Les conventions passées avec les gestionnaires de réseaux sont susceptibles de constituer le support de pratiques ayant pour objet ou pour effet d’exclure certains professionnels du marché. Aussi, l’Autorité de la concurrence considère qu’il est nécessaire d’observer une vigilance accrue quant aux garanties permettant de vérifier que le processus de sélection des professionnels de santé repose sur une concurrence par les mérites. Par ailleurs, l’Autorité considère que la durée des conventionnements devrait être limitée [trois ou quatre années] afin d’assurer une fluidité suffisante du marché. Elle recommande aussi que les conditions d’accès des professionnels de santé nouvellement installés soient clarifiées.
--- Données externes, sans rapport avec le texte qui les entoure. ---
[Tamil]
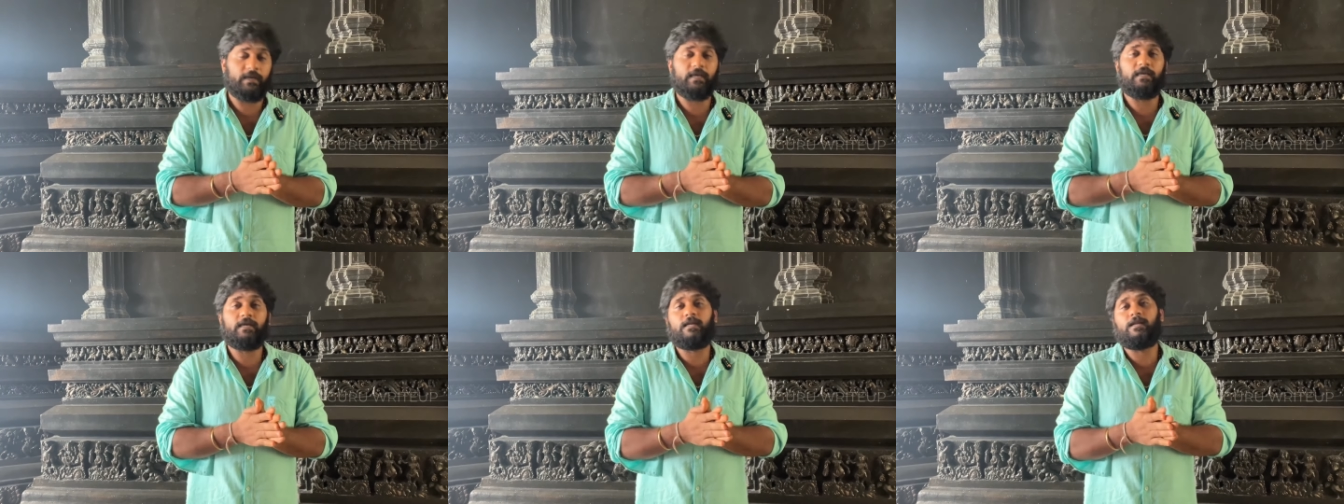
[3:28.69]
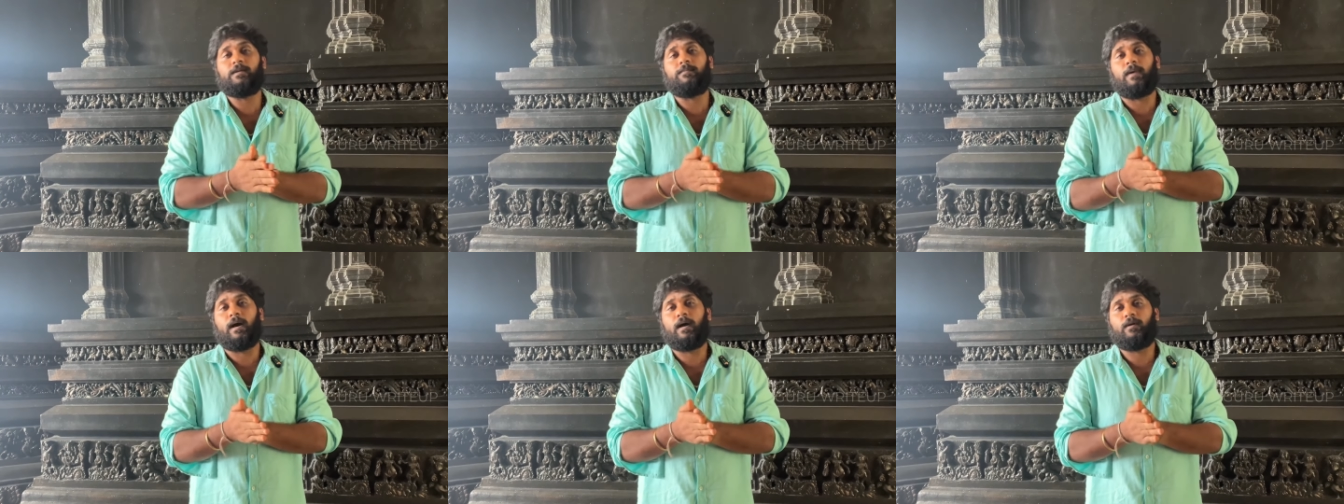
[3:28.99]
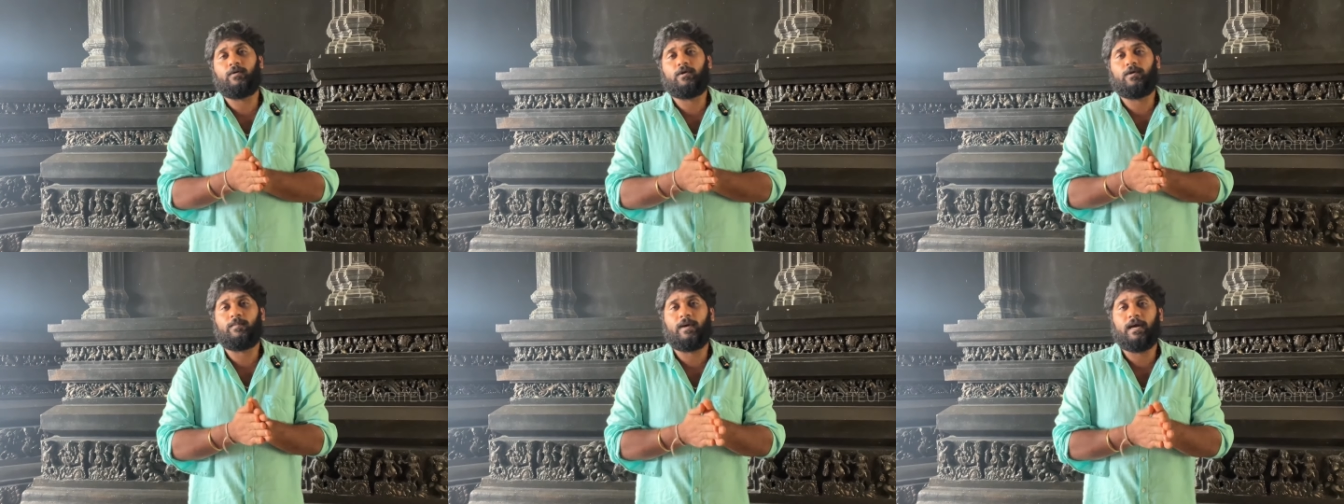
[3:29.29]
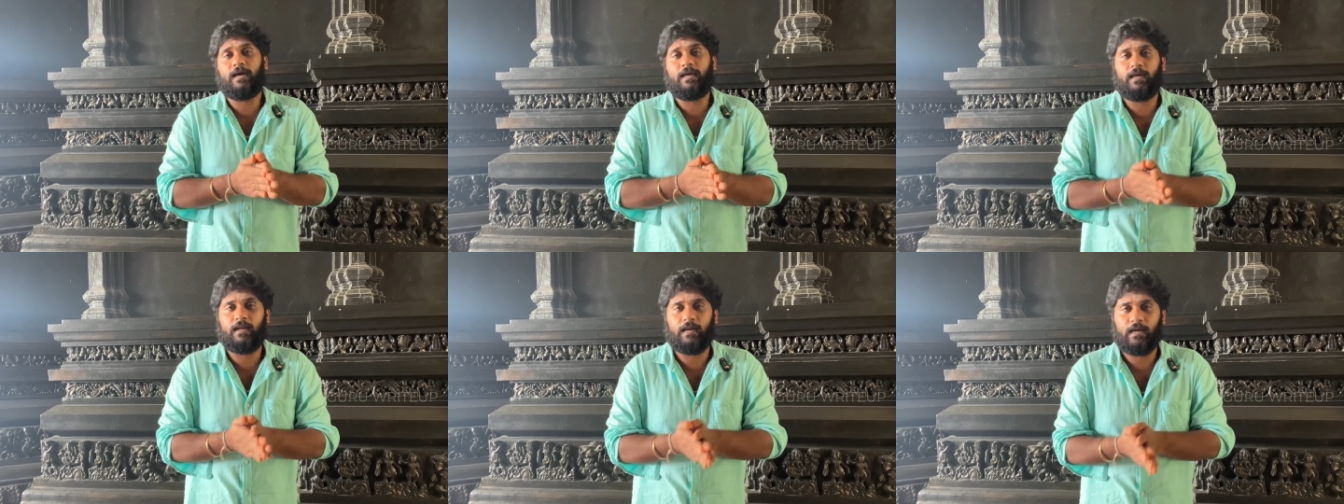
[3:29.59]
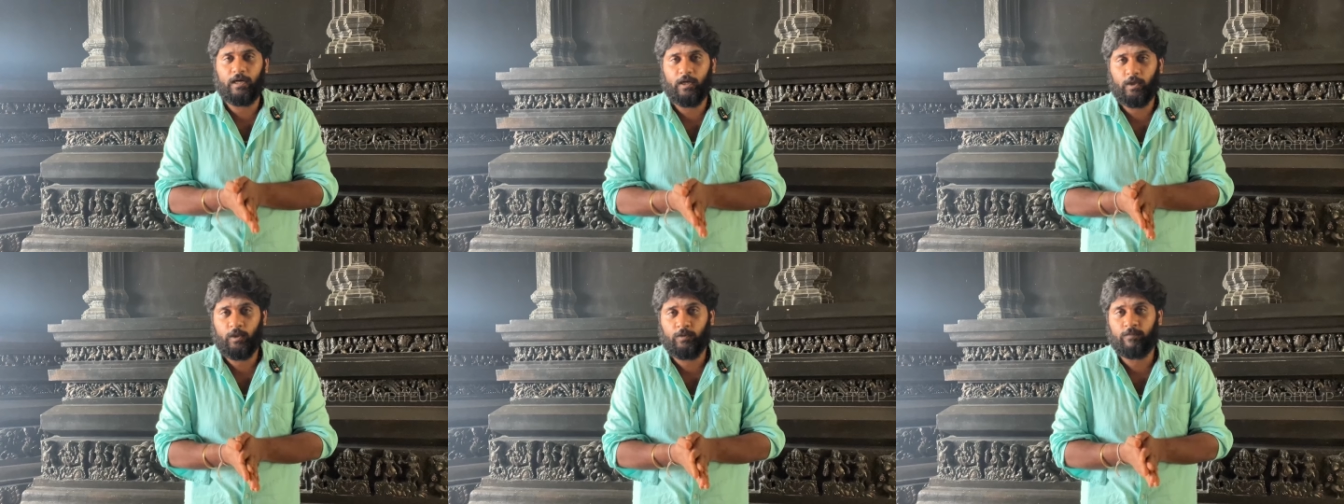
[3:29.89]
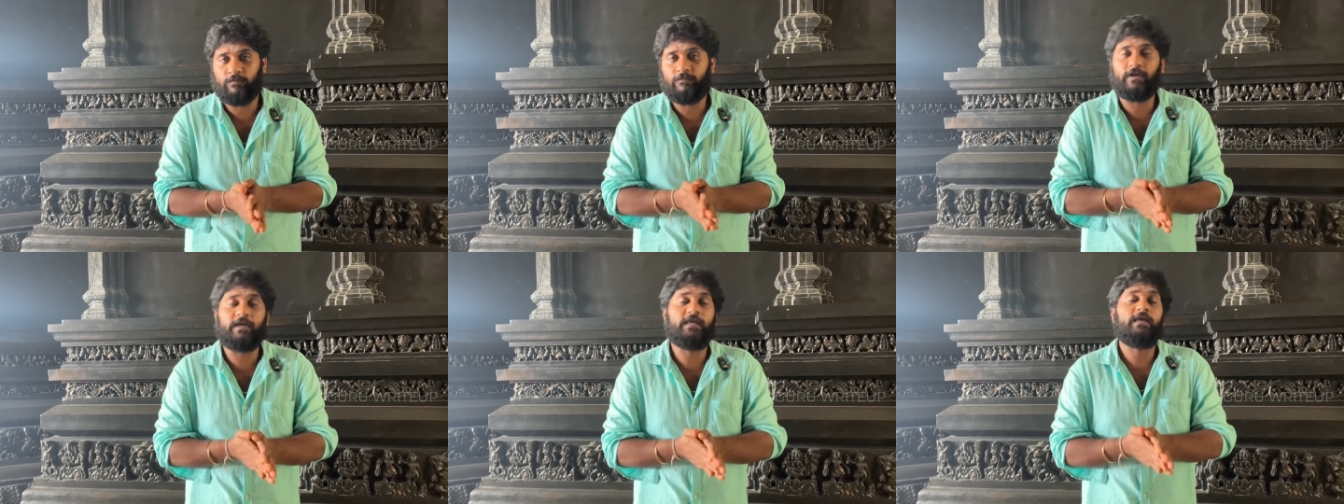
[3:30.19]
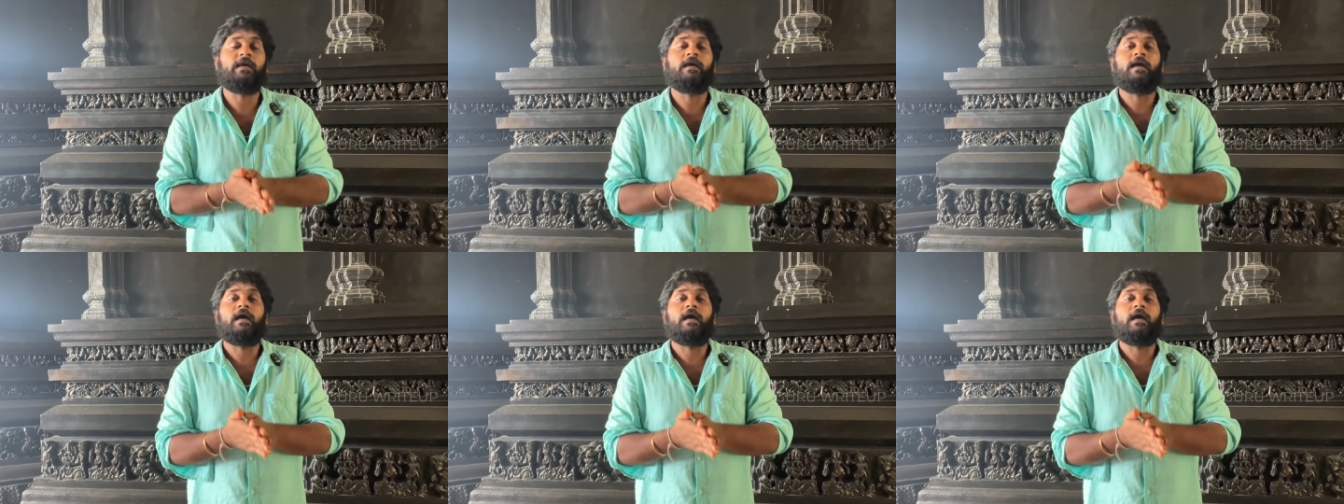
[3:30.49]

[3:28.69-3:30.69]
மையல் மானுடமாயா நடங்கும்படி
Si le risque d’homogénéisation des tarifs pratiqués au sein d’un même réseau ne peut être exclu, le développement de réseaux de professionnels de santé agréés par les OCAM apparaît comme plutôt pro-concurrentiel
Les marchés des soins dentaires et de l’optique se distinguent par une forte asymétrie d’information en défaveur des consommateurs, renforcée par l’interposition du mécanisme assurantiel. En effet, celui-ci conduit parfois, en particulier dans le cadre de remboursements complémentaires significatifs, à une relative indifférence de l’assuré aux prix pratiqués, ainsi qu’à une convergence entre les tarifs pratiqués par les professionnels et le montant maximal des garanties accordées par les OCAM. Par ricochet, une augmentation du niveau des primes d’assurance complémentaire peut en découler.
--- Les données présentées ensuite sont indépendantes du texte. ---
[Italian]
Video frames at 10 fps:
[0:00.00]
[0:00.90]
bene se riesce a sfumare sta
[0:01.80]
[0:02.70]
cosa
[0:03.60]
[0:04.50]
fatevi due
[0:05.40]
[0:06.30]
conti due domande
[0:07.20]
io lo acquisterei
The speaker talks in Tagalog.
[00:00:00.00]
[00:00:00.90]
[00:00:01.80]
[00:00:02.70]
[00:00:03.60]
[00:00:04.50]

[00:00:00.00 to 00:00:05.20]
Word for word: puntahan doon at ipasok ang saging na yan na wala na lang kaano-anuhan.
La mise en place de réseaux de professionnels agréés est précisément de nature à perturber positivement ce schéma. Axée, de fait, sur la régulation de l’offre, et reposant sur une identité d’intérêts entre l’organisme complémentaire – qui cherche à mieux maîtriser ses coûts – et les assurés – qui souhaitent bénéficier d’un reste à charge nul ou limité et d’une prime d’assurance la moins élevée possible –, elle soumet les professionnels souhaitant être sélectionnés à l’obligation de respecter des engagements de modération tarifaire. Ainsi, à supposer qu’il y ait uniformisation des tarifs, il y a toute probabilité qu’il s’agisse, d’une uniformisation à un niveau sensiblement moindre qu’en l’absence de tout mécanisme de contractualisation.
En outre, le développement du conventionnement est susceptible d’engendrer un fonctionnement plus concurrentiel du marché dans la mesure où les professionnels non conventionnés par les OCAM seront incités à offrir soit des services supplémentaires (telles que des conditions de paiement différé), soit une qualité de services supérieure ou encore des tarifs attractifs, pour continuer à attirer des assurés.